* What is required: Leave the images out and write out each entry exactly as shown.

(Saved entries)
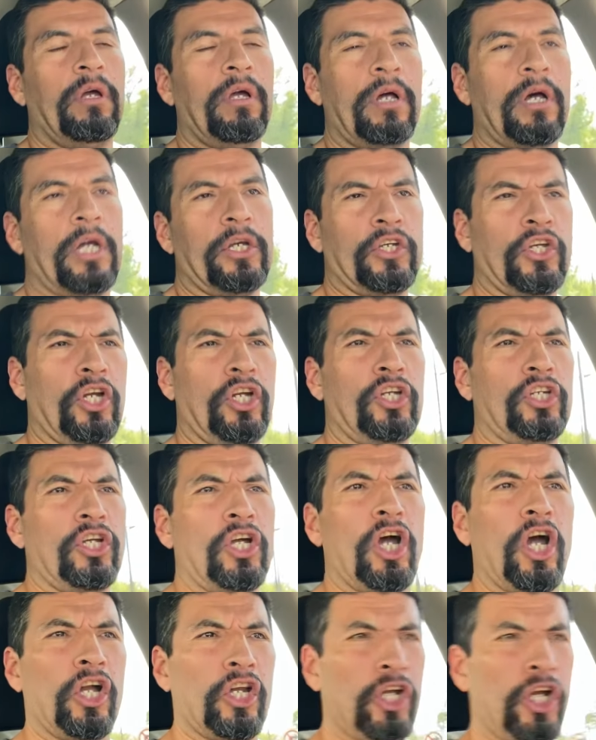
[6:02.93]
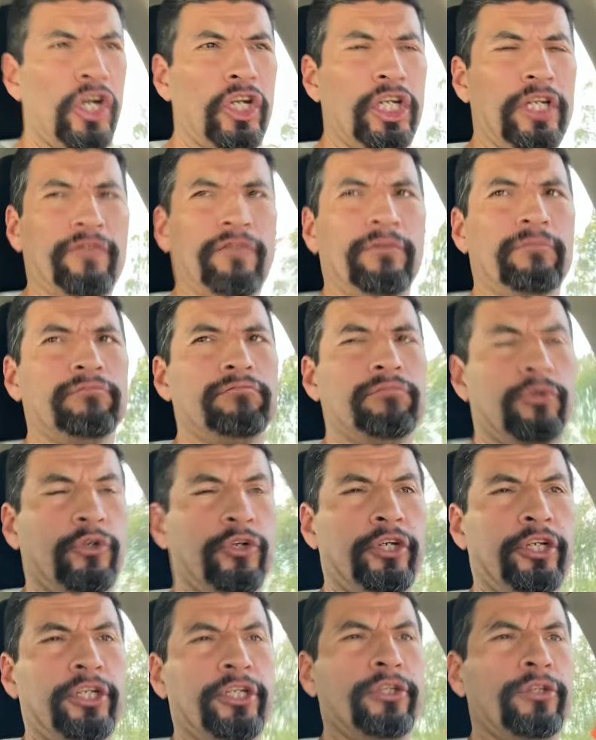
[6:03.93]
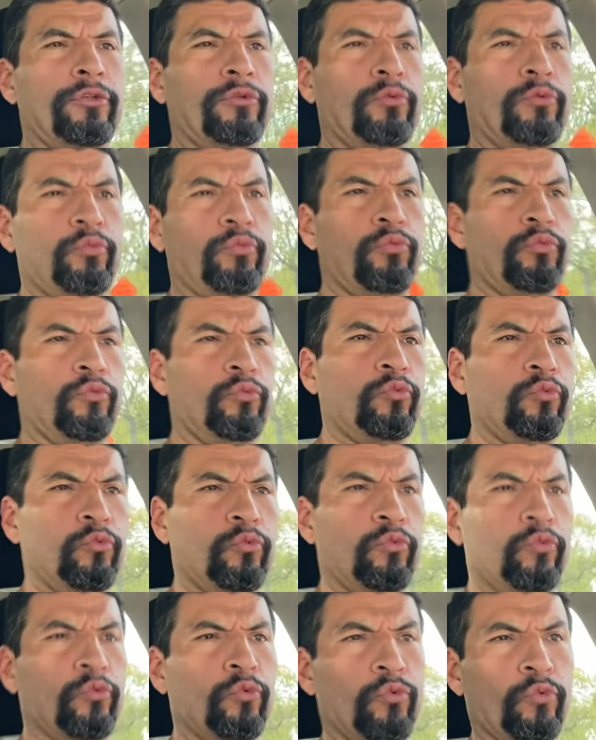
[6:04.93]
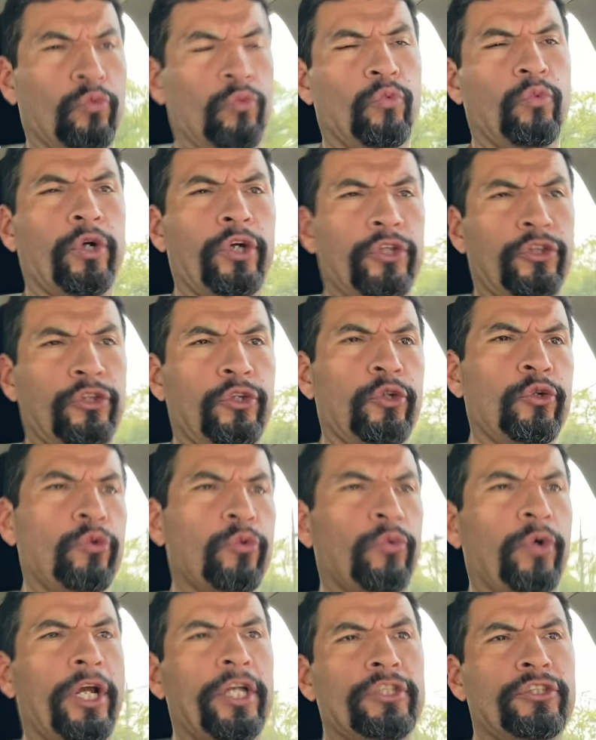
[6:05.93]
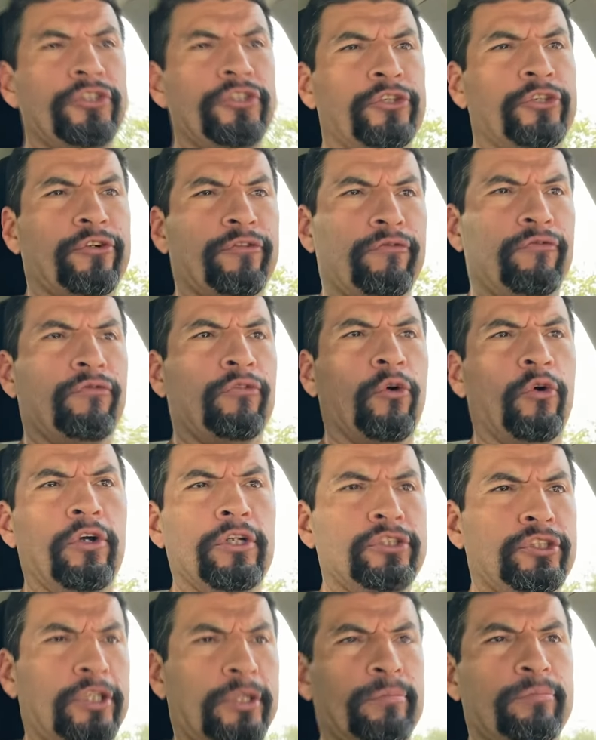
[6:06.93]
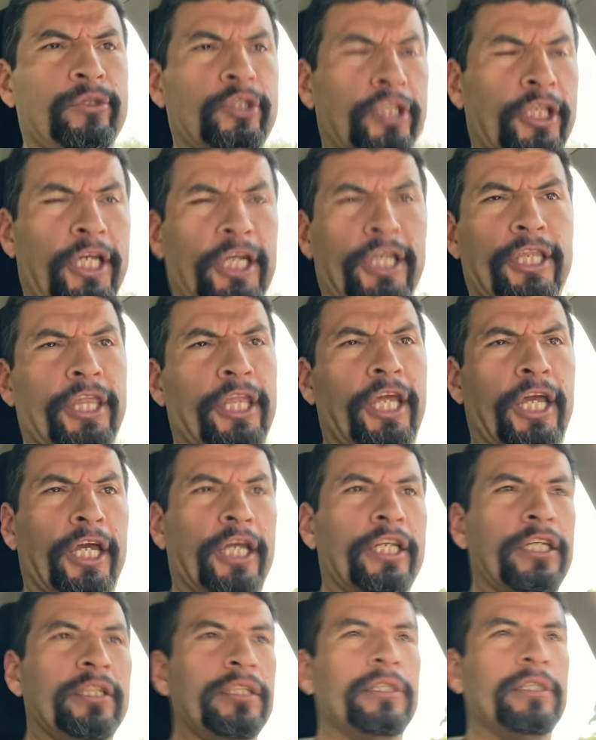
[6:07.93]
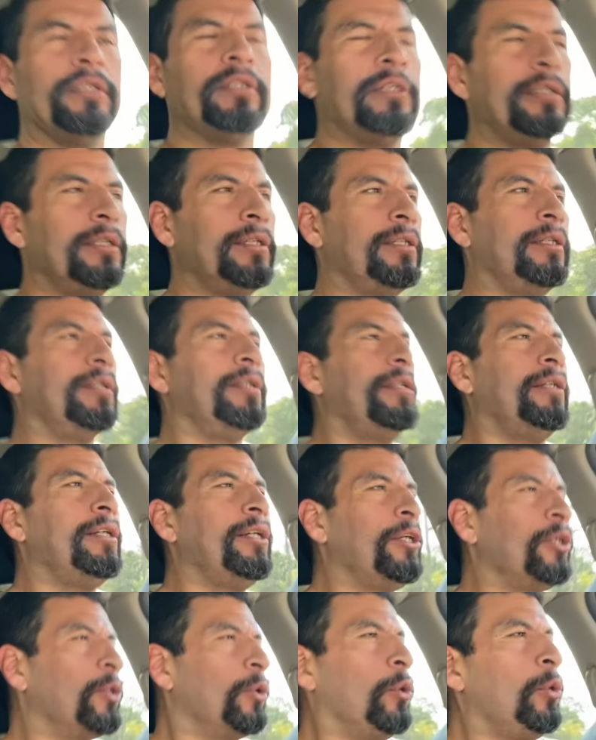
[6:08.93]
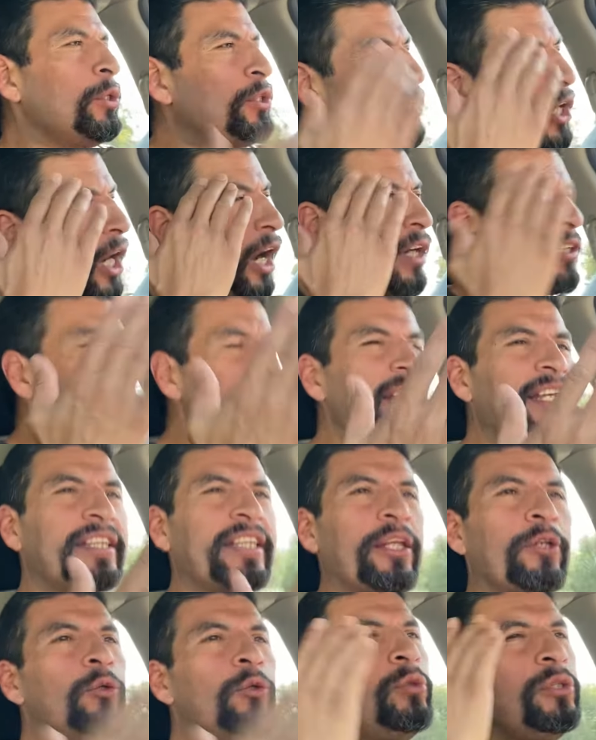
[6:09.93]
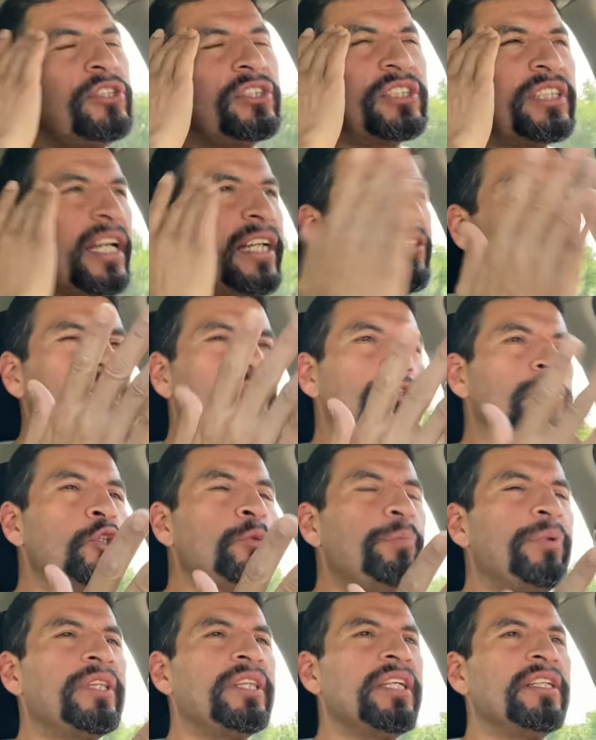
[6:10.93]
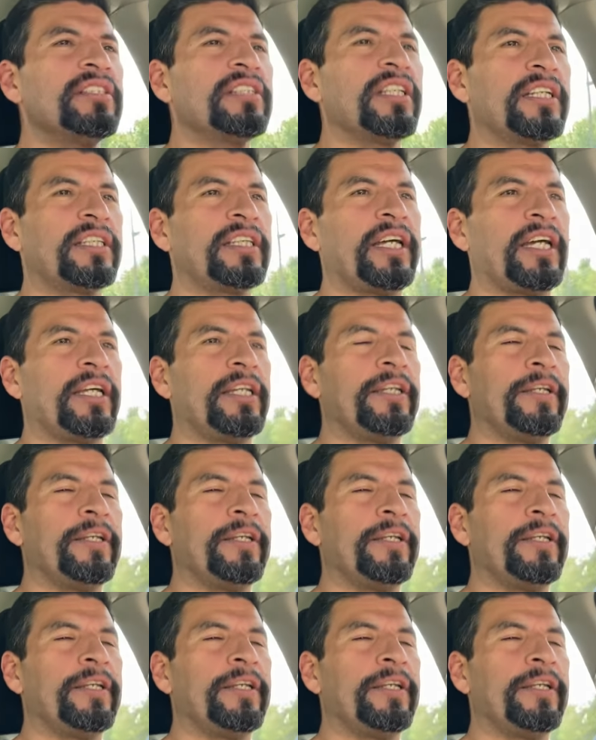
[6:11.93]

I can't even breathe with you raising your voice on me like that. Who talks like that? Who says stupid things like that?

* Solved problem:
[6:02.93]
[6:03.93]
[6:04.93]
[6:05.93]
[6:06.93]
[6:07.93]
[6:08.93]
[6:09.93]
[6:10.93]
[6:11.93]

I can't even breathe with you raising your voice on me like that. Who talks like that? Who says stupid things like that?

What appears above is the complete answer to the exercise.